Quote the lines below from the one containing "[366.01-367.01s]" to the final line, both ends included; exclude the pictures.

Stored data:
------------------------
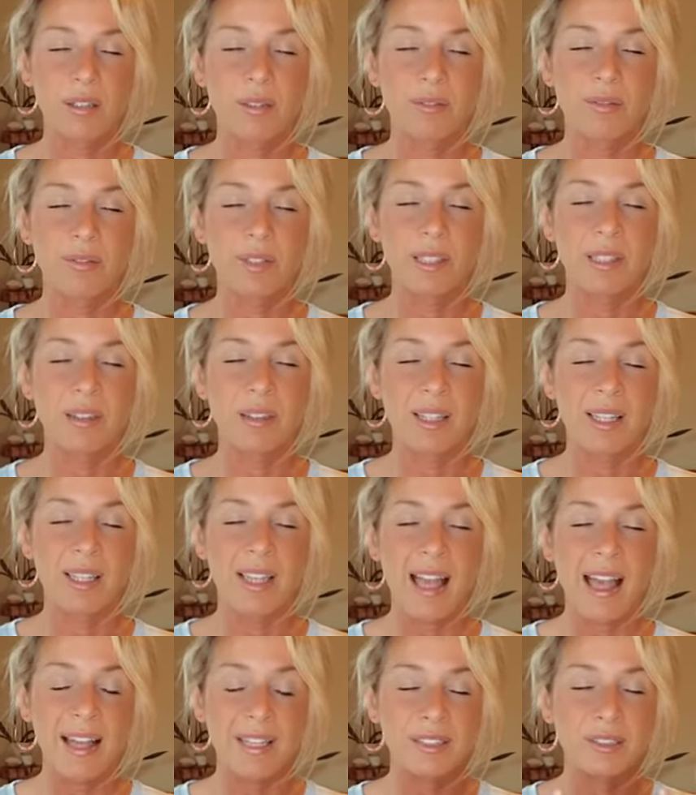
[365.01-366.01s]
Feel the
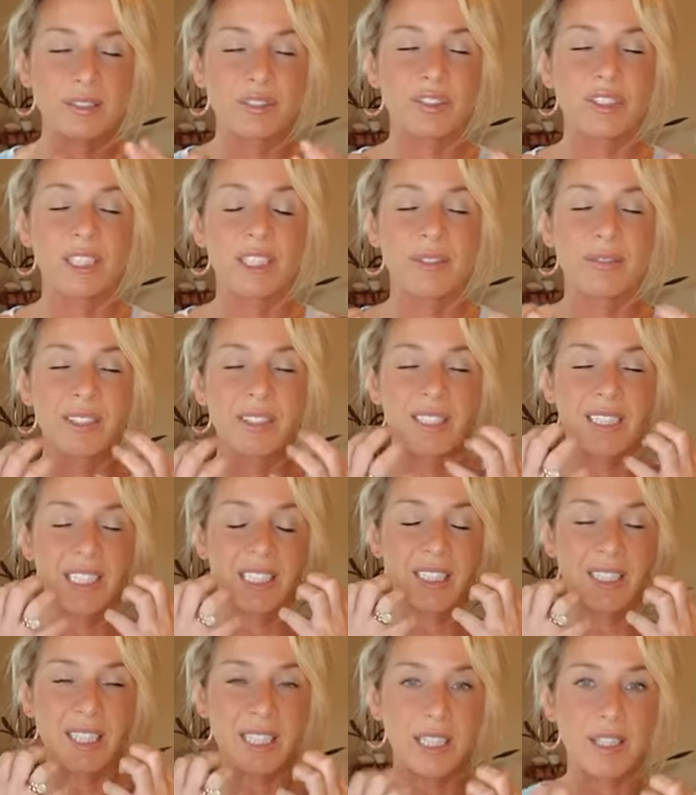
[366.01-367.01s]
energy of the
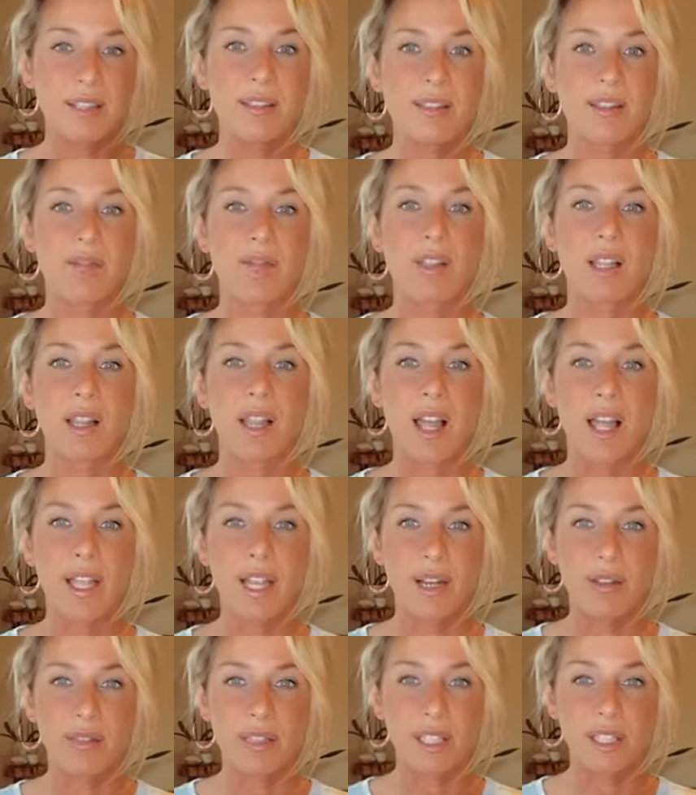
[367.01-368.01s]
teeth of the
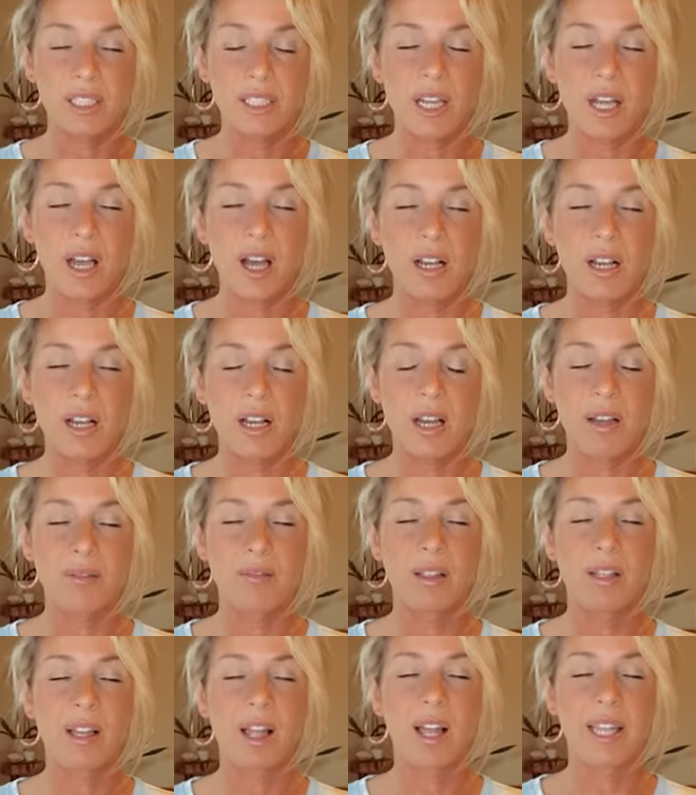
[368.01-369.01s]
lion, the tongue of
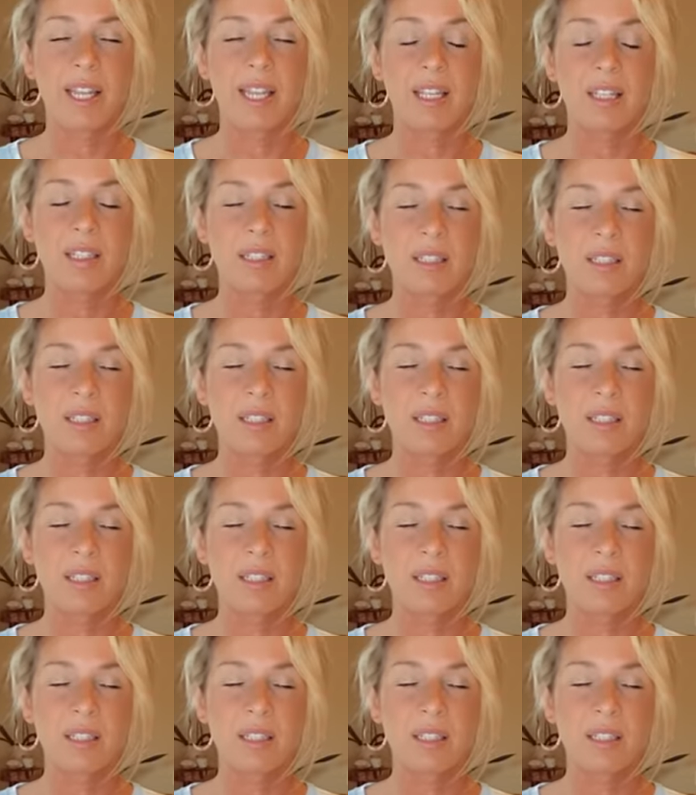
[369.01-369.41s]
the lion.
------------------------
◆ **SOLUTION**:
[366.01-367.01s]
energy of the
[367.01-368.01s]
teeth of the
[368.01-369.01s]
lion, the tongue of
[369.01-369.41s]
the lion.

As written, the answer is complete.